Problem to solve
No picture belongs in the copy. Repeat each line below exactly.
:: Information ::
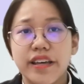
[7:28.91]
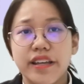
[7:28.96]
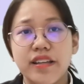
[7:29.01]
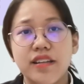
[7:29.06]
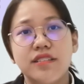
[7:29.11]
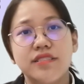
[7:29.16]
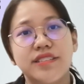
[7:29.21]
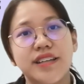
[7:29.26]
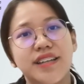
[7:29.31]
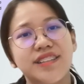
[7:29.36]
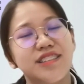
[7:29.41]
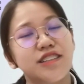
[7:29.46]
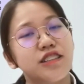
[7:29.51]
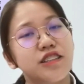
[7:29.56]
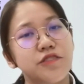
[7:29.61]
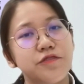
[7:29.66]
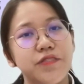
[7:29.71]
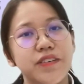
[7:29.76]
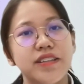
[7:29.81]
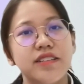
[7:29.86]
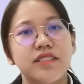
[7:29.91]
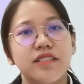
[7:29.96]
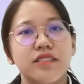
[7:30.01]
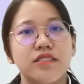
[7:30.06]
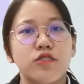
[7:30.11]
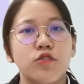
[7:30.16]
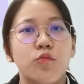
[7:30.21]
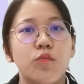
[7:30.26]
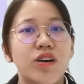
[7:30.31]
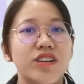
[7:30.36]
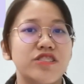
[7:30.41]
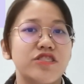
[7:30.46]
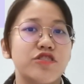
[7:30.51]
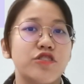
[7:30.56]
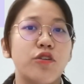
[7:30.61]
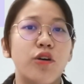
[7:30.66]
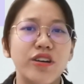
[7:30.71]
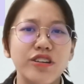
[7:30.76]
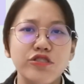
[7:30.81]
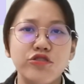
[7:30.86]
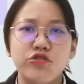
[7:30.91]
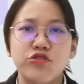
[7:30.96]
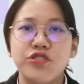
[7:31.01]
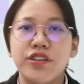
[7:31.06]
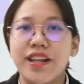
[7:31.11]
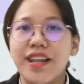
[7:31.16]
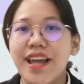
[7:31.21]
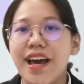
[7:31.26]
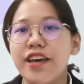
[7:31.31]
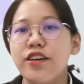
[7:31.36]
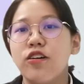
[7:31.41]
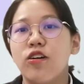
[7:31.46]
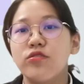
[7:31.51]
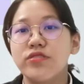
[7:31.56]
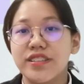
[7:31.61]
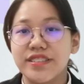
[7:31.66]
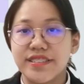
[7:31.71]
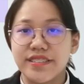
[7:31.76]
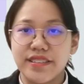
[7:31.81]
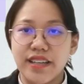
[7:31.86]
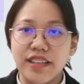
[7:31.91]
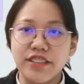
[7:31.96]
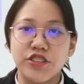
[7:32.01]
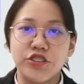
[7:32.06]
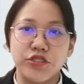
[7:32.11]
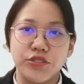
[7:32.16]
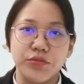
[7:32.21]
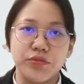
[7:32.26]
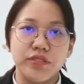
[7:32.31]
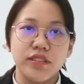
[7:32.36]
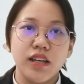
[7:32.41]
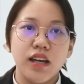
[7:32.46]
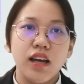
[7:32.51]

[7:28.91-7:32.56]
clear that the defendant was going to rely on the statute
:::
Expected answer
[7:28.91]
[7:28.96]
[7:29.01]
[7:29.06]
[7:29.11]
[7:29.16]
[7:29.21]
[7:29.26]
[7:29.31]
[7:29.36]
[7:29.41]
[7:29.46]
[7:29.51]
[7:29.56]
[7:29.61]
[7:29.66]
[7:29.71]
[7:29.76]
[7:29.81]
[7:29.86]
[7:29.91]
[7:29.96]
[7:30.01]
[7:30.06]
[7:30.11]
[7:30.16]
[7:30.21]
[7:30.26]
[7:30.31]
[7:30.36]
[7:30.41]
[7:30.46]
[7:30.51]
[7:30.56]
[7:30.61]
[7:30.66]
[7:30.71]
[7:30.76]
[7:30.81]
[7:30.86]
[7:30.91]
[7:30.96]
[7:31.01]
[7:31.06]
[7:31.11]
[7:31.16]
[7:31.21]
[7:31.26]
[7:31.31]
[7:31.36]
[7:31.41]
[7:31.46]
[7:31.51]
[7:31.56]
[7:31.61]
[7:31.66]
[7:31.71]
[7:31.76]
[7:31.81]
[7:31.86]
[7:31.91]
[7:31.96]
[7:32.01]
[7:32.06]
[7:32.11]
[7:32.16]
[7:32.21]
[7:32.26]
[7:32.31]
[7:32.36]
[7:32.41]
[7:32.46]
[7:32.51]

[7:28.91-7:32.56]
clear that the defendant was going to rely on the statute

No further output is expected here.